Moscow May Be Preparing to Move Against Belarus Not Ukraine, Luzin Says

Paul Goble

            Staunton, Dec. 4 – The Russian and Western analytic communities are almost unanimous that Vladimir Putin’s placement for the second time in less than a year of 100,000 plus Russian troops on the western border of the Russian Federation presages a new Moscow move against Ukraine, Pavel Luzin says.

            But there are at least three other reasons why the Kremlin leader may have placed them there. First, he has forced the West and especially the United States to pay attention to him. Like the North Korean dictator, he takes actions to attract attention and force his opponents to speak with him (ridl.io/ru/voennaja-trevoga-2021-goda/).

            Second, such actions are a useful distraction for the Russian people and especially for members of the Russian elite from the intractable problems Russia now suffers from. They suggest to both that the Putin regime is still capable of action even if it is not action that benefits them directly.

            And third – and this may be the most important neglected possibility of all – Putin may be planning a military move against Belarus. Putting troops where he has allows for that possibility and absorbing Belarus has been much higher longer on Putin’s priority list than getting involved in a major war in Ukraine with the inevitable Western response.

            In support of that argument, Luzin says that the thing Putin most fears in the case of Ukraine has not come to pass.
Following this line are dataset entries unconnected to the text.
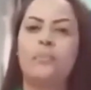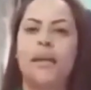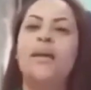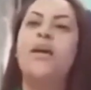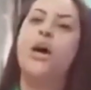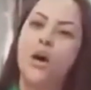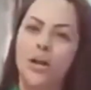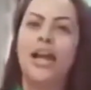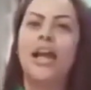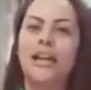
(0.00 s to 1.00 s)
you look
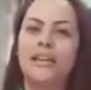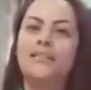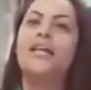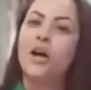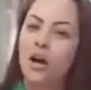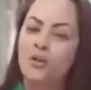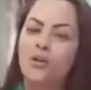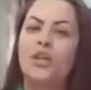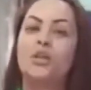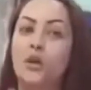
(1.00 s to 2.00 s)
beautiful okay. or not.
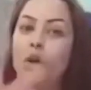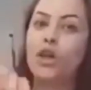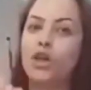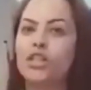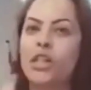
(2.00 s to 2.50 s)
All right. So Does it look likeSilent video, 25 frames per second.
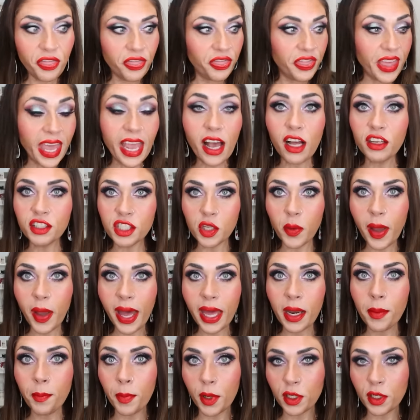They also
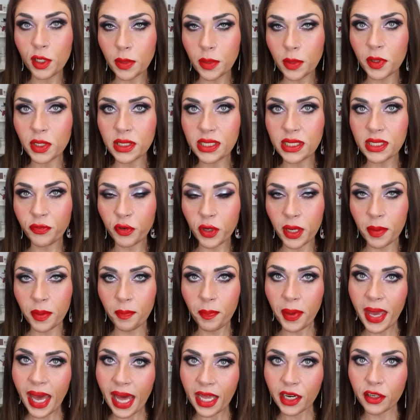had multiple different
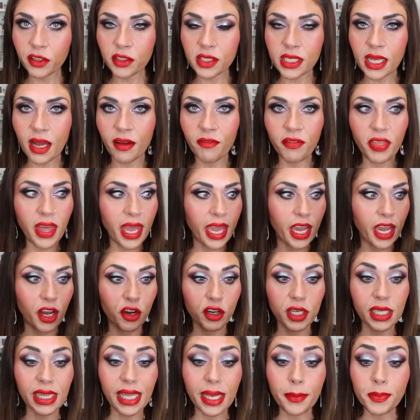patterns of the hair
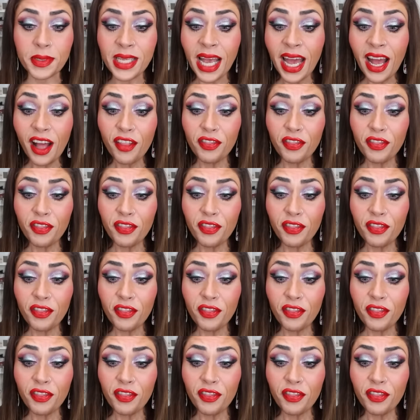clips.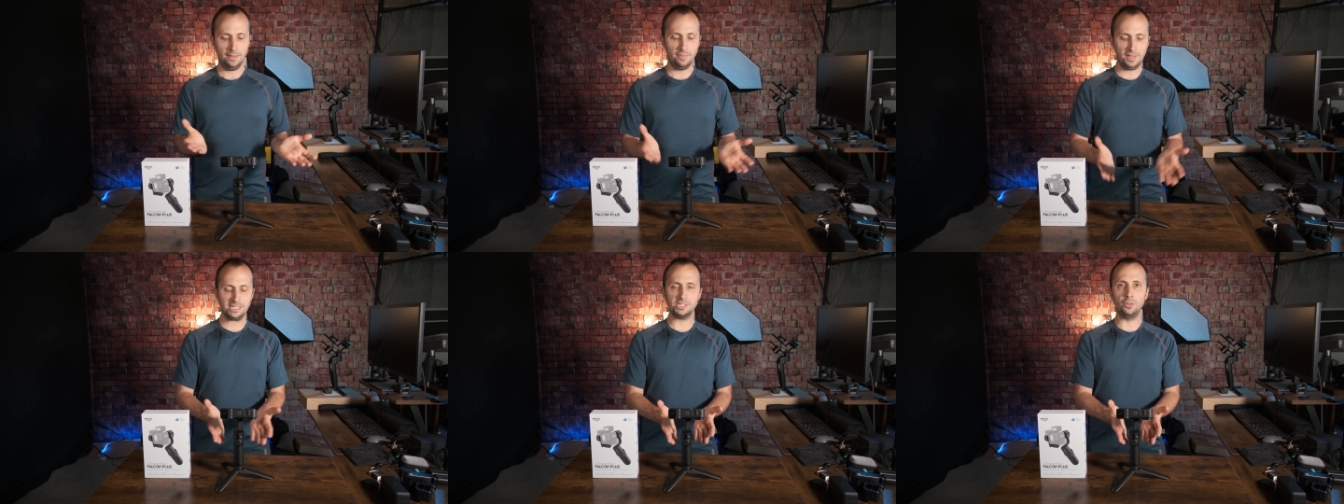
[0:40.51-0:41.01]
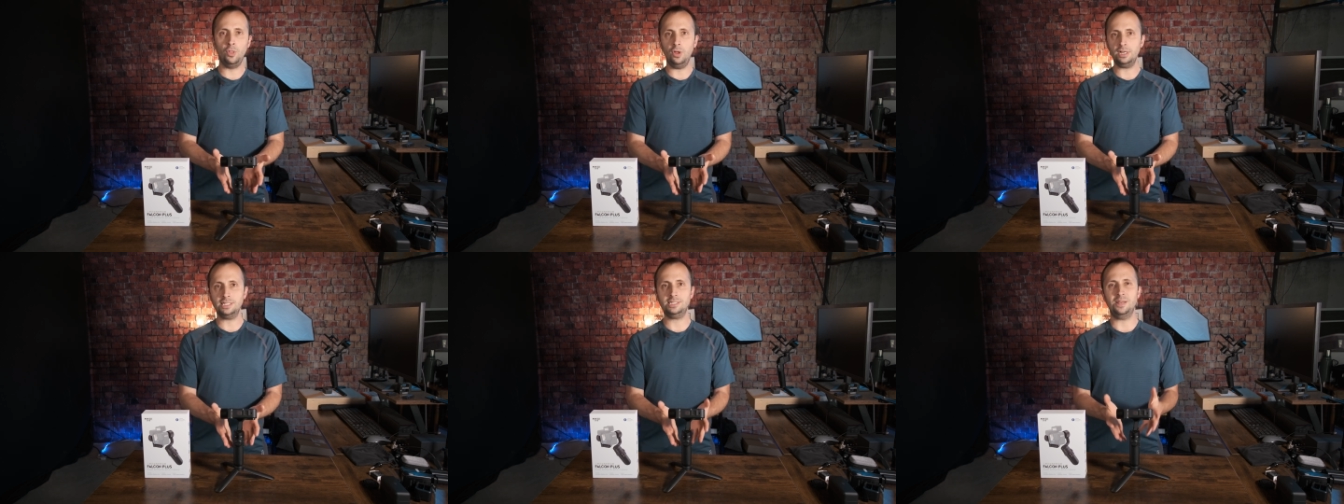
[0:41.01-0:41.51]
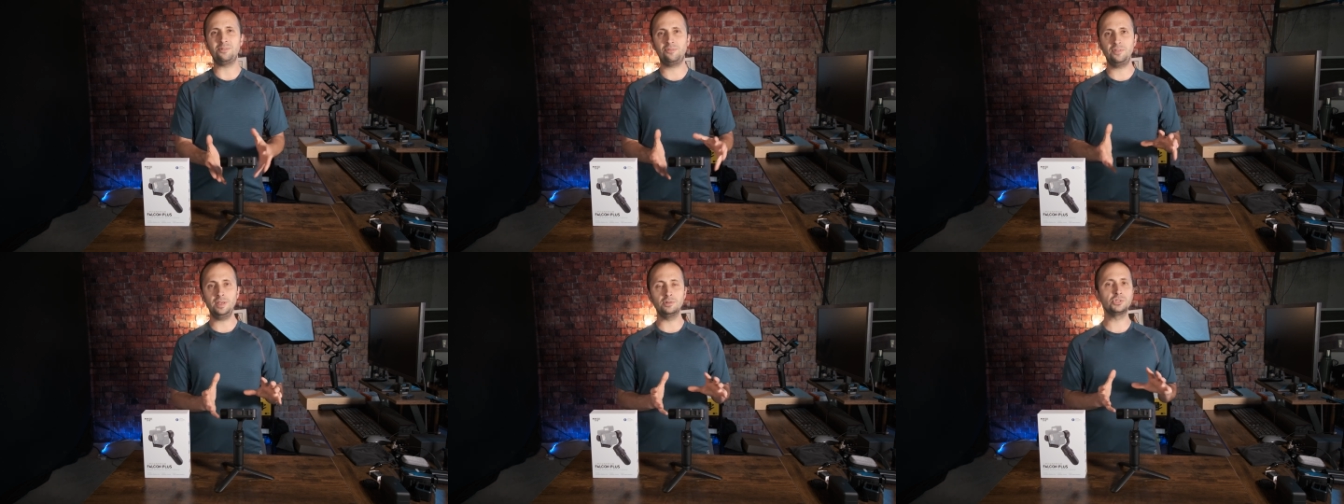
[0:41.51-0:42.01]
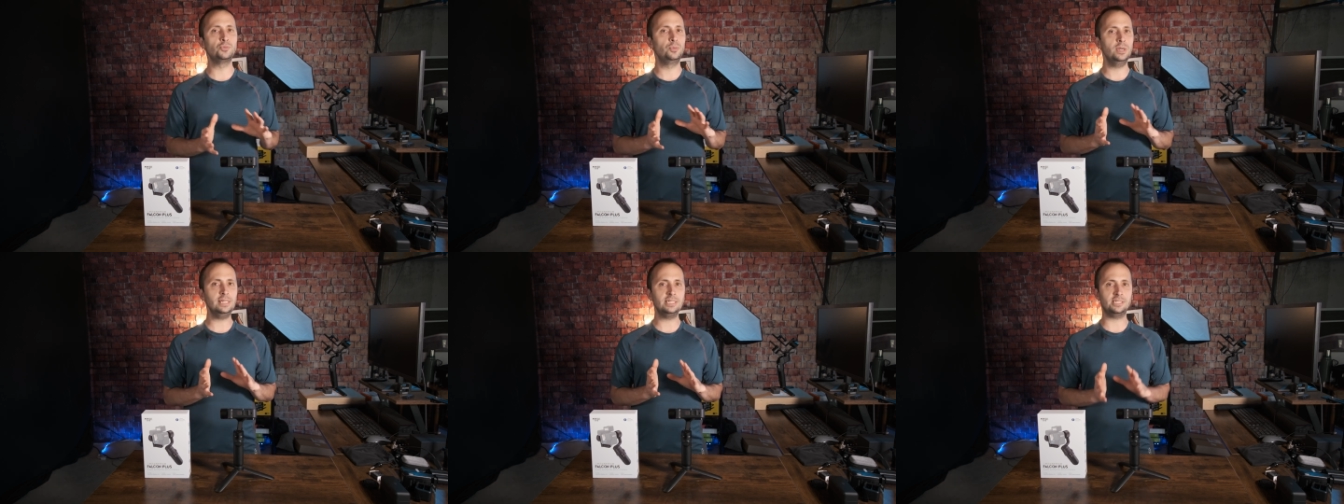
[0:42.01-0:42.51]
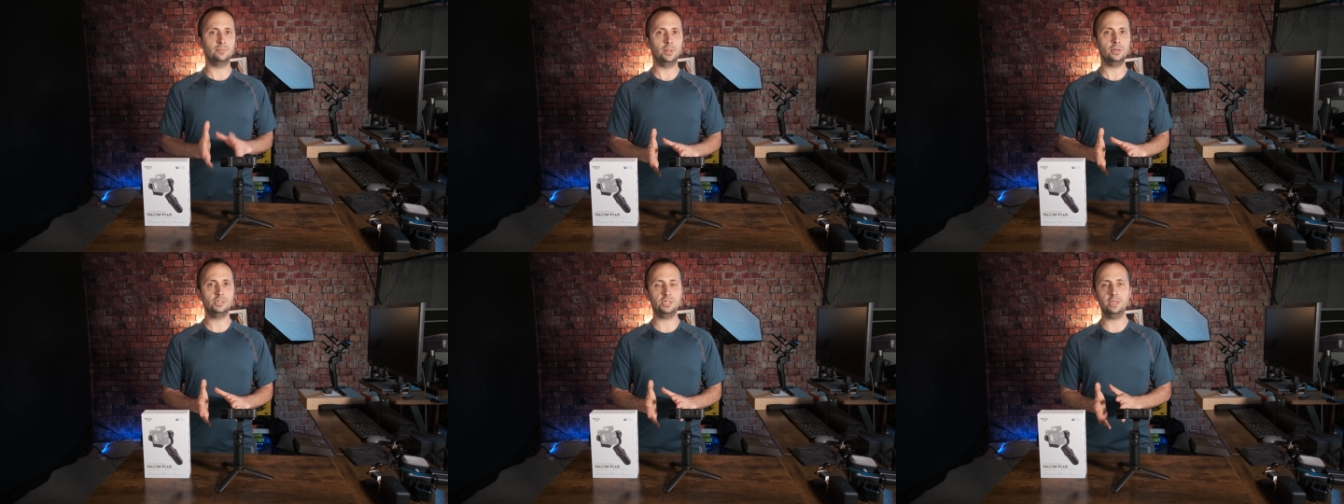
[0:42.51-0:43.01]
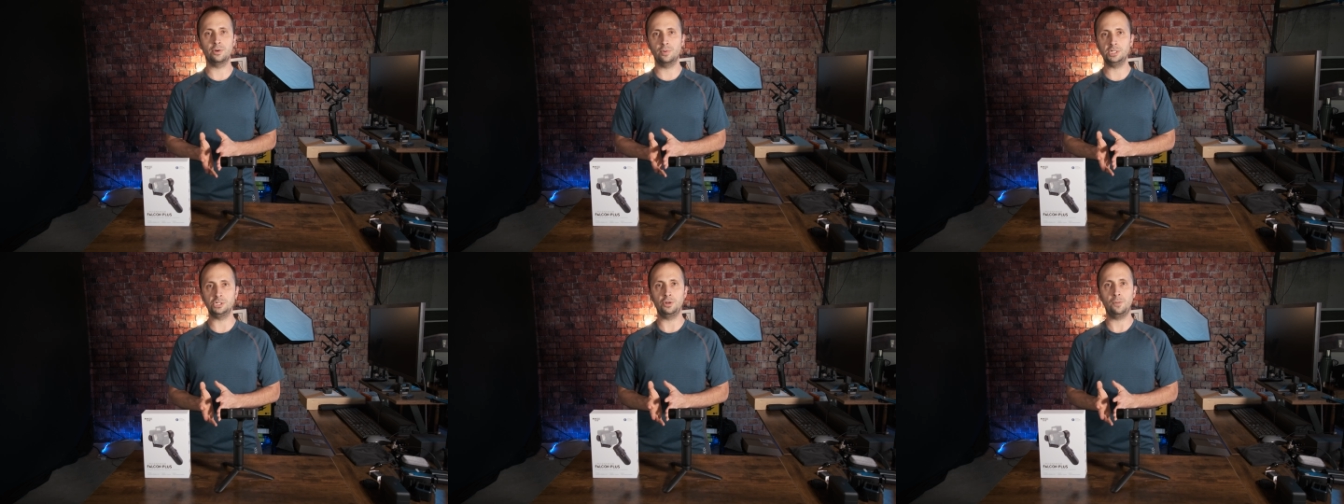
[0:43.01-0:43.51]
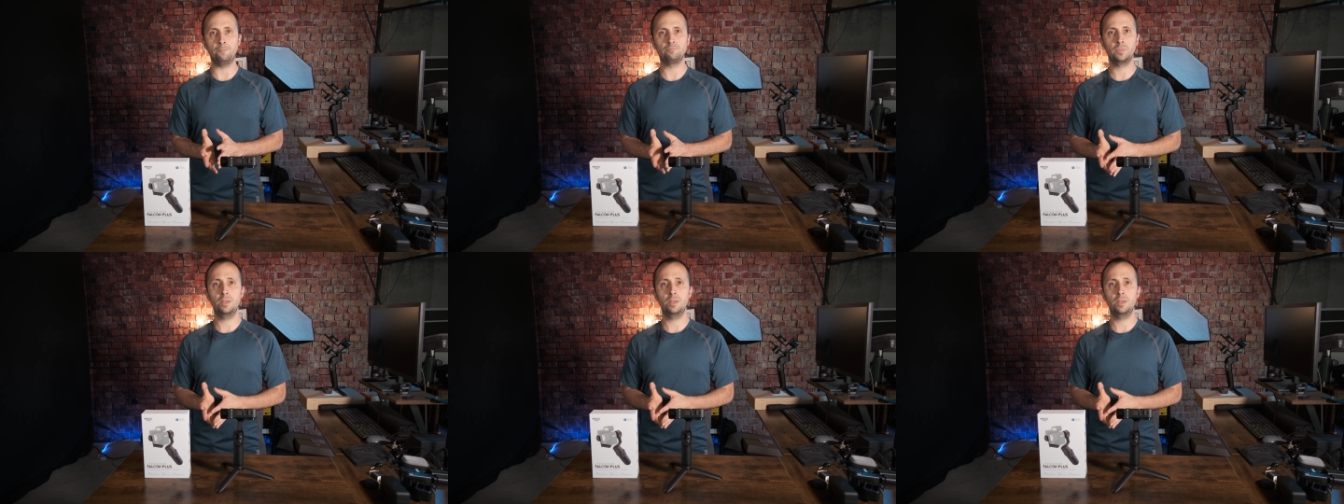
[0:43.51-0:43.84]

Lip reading: this looks and feels really similar to the original,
Ukraine has not made itself into an attractive “anti-Russia,” and so he has no compelling reason to move against it now, especially if even more Western sanctions are a certainty if he does.

            Moving against Belarus, however, is a different matter. The West would be unlikely to respond as harshly. Indeed, it might even welcome at least privately a move that removed from office the man who in most Western capitals is still mistakenly referred to as “the last dictator in Europe.”

            Putin has shown himself a master of misdirection in the past. Western analysts should at least be alive to the possibility that he may do so again.